**What you have to do**
With no images included, output each entry below exactly as it appears.

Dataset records

BEGIN

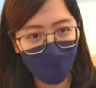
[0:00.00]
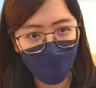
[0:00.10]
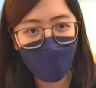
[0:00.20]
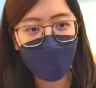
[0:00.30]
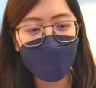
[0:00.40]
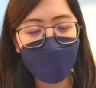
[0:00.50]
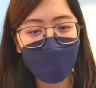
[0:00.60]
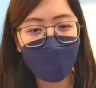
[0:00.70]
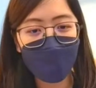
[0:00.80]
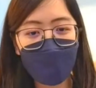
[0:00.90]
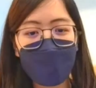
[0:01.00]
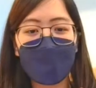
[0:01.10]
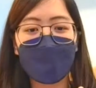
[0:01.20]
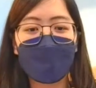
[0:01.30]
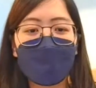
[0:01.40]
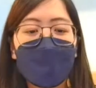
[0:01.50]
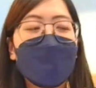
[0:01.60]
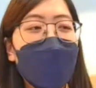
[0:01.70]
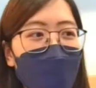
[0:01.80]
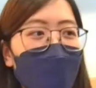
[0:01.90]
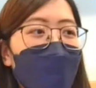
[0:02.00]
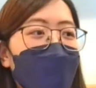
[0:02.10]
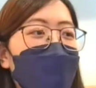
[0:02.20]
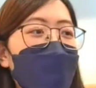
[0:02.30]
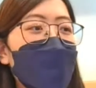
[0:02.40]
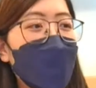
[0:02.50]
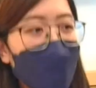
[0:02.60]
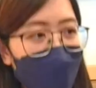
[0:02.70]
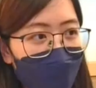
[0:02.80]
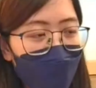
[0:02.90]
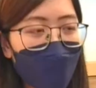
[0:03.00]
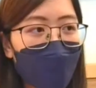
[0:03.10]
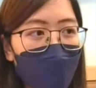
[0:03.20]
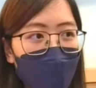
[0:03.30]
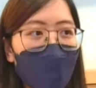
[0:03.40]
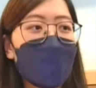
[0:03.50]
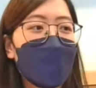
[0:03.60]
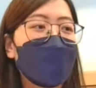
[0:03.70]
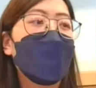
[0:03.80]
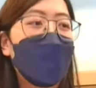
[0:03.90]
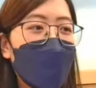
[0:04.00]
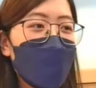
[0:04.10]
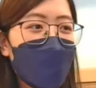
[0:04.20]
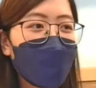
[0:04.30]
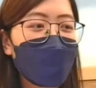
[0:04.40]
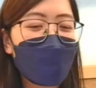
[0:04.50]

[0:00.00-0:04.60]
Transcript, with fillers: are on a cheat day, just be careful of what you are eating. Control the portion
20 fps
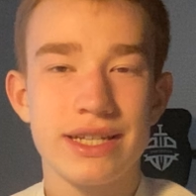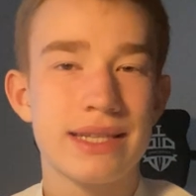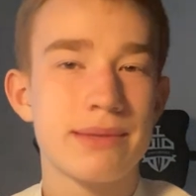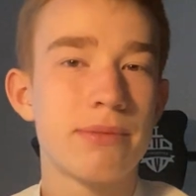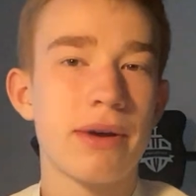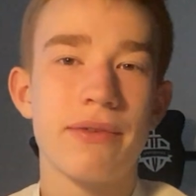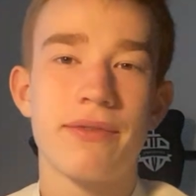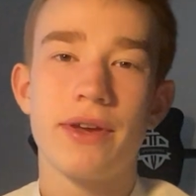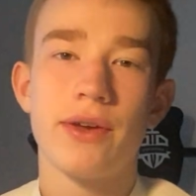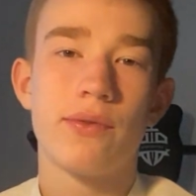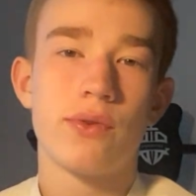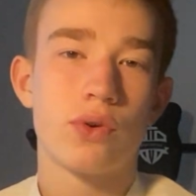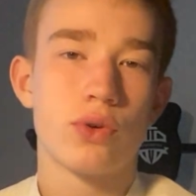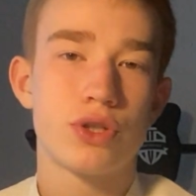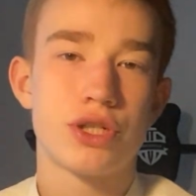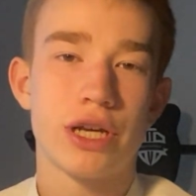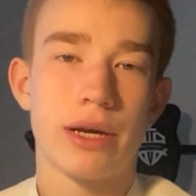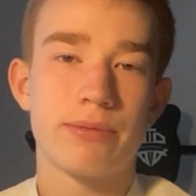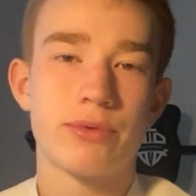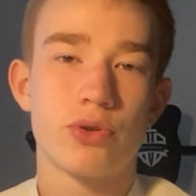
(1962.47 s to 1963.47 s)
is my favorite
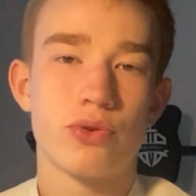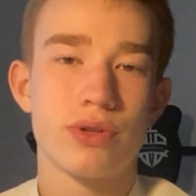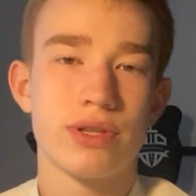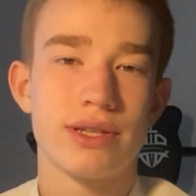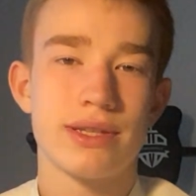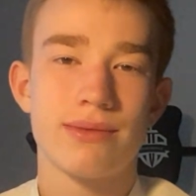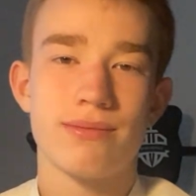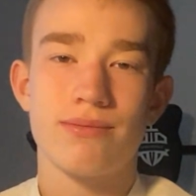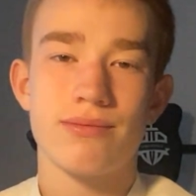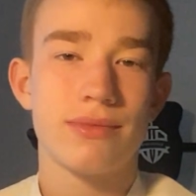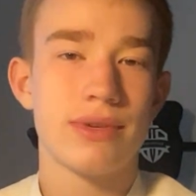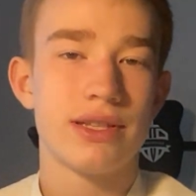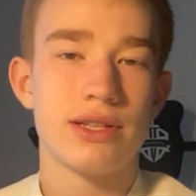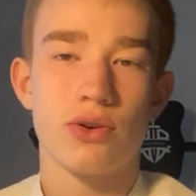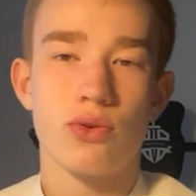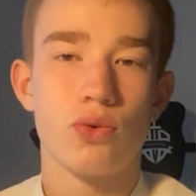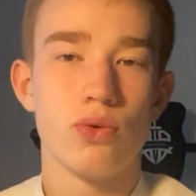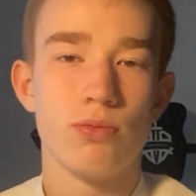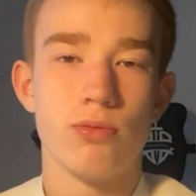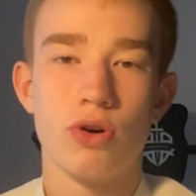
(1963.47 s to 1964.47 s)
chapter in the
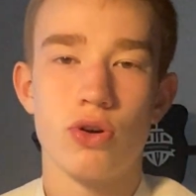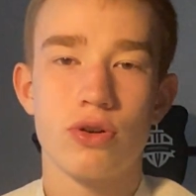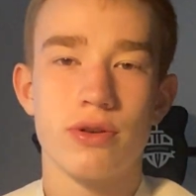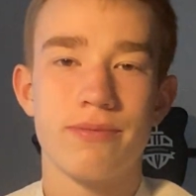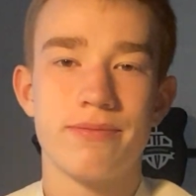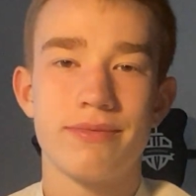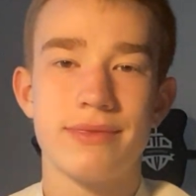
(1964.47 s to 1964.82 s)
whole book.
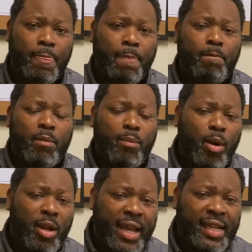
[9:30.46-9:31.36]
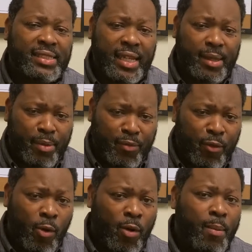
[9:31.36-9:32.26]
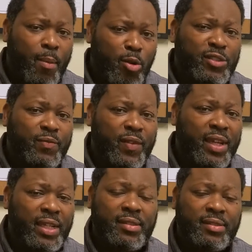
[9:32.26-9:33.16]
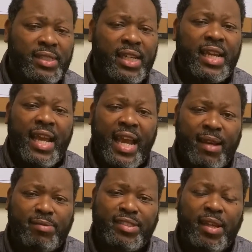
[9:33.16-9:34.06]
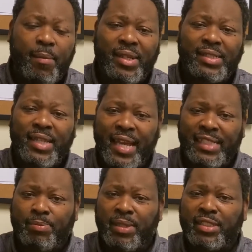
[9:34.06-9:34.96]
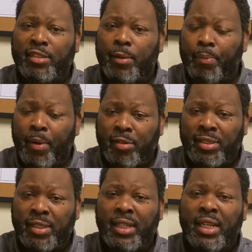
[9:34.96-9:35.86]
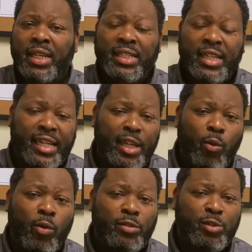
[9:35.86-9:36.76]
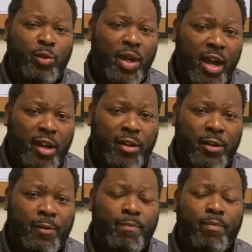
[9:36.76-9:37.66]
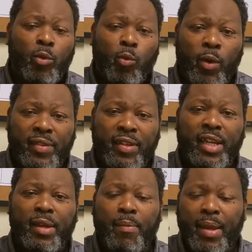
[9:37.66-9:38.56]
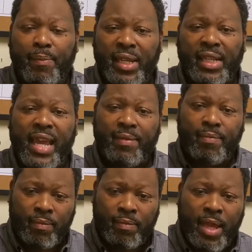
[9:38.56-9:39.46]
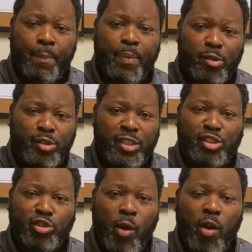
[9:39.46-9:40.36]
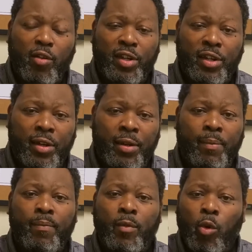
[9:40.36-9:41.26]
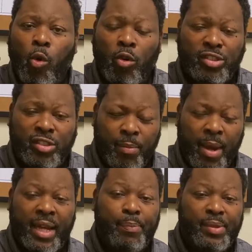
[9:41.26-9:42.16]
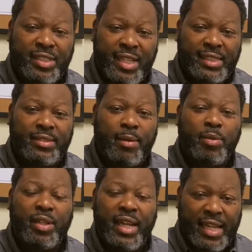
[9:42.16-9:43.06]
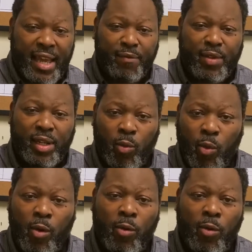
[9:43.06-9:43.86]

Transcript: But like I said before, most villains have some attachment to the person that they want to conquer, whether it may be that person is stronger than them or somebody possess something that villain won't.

END

**Exercise output**
[0:00.00]
[0:00.10]
[0:00.20]
[0:00.30]
[0:00.40]
[0:00.50]
[0:00.60]
[0:00.70]
[0:00.80]
[0:00.90]
[0:01.00]
[0:01.10]
[0:01.20]
[0:01.30]
[0:01.40]
[0:01.50]
[0:01.60]
[0:01.70]
[0:01.80]
[0:01.90]
[0:02.00]
[0:02.10]
[0:02.20]
[0:02.30]
[0:02.40]
[0:02.50]
[0:02.60]
[0:02.70]
[0:02.80]
[0:02.90]
[0:03.00]
[0:03.10]
[0:03.20]
[0:03.30]
[0:03.40]
[0:03.50]
[0:03.60]
[0:03.70]
[0:03.80]
[0:03.90]
[0:04.00]
[0:04.10]
[0:04.20]
[0:04.30]
[0:04.40]
[0:04.50]

[0:00.00-0:04.60]
Transcript, with fillers: are on a cheat day, just be careful of what you are eating. Control the portion
20 fps
(1962.47 s to 1963.47 s)
is my favorite
(1963.47 s to 1964.47 s)
chapter in the
(1964.47 s to 1964.82 s)
whole book.
[9:30.46-9:31.36]
[9:31.36-9:32.26]
[9:32.26-9:33.16]
[9:33.16-9:34.06]
[9:34.06-9:34.96]
[9:34.96-9:35.86]
[9:35.86-9:36.76]
[9:36.76-9:37.66]
[9:37.66-9:38.56]
[9:38.56-9:39.46]
[9:39.46-9:40.36]
[9:40.36-9:41.26]
[9:41.26-9:42.16]
[9:42.16-9:43.06]
[9:43.06-9:43.86]

Transcript: But like I said before, most villains have some attachment to the person that they want to conquer, whether it may be that person is stronger than them or somebody possess something that villain won't.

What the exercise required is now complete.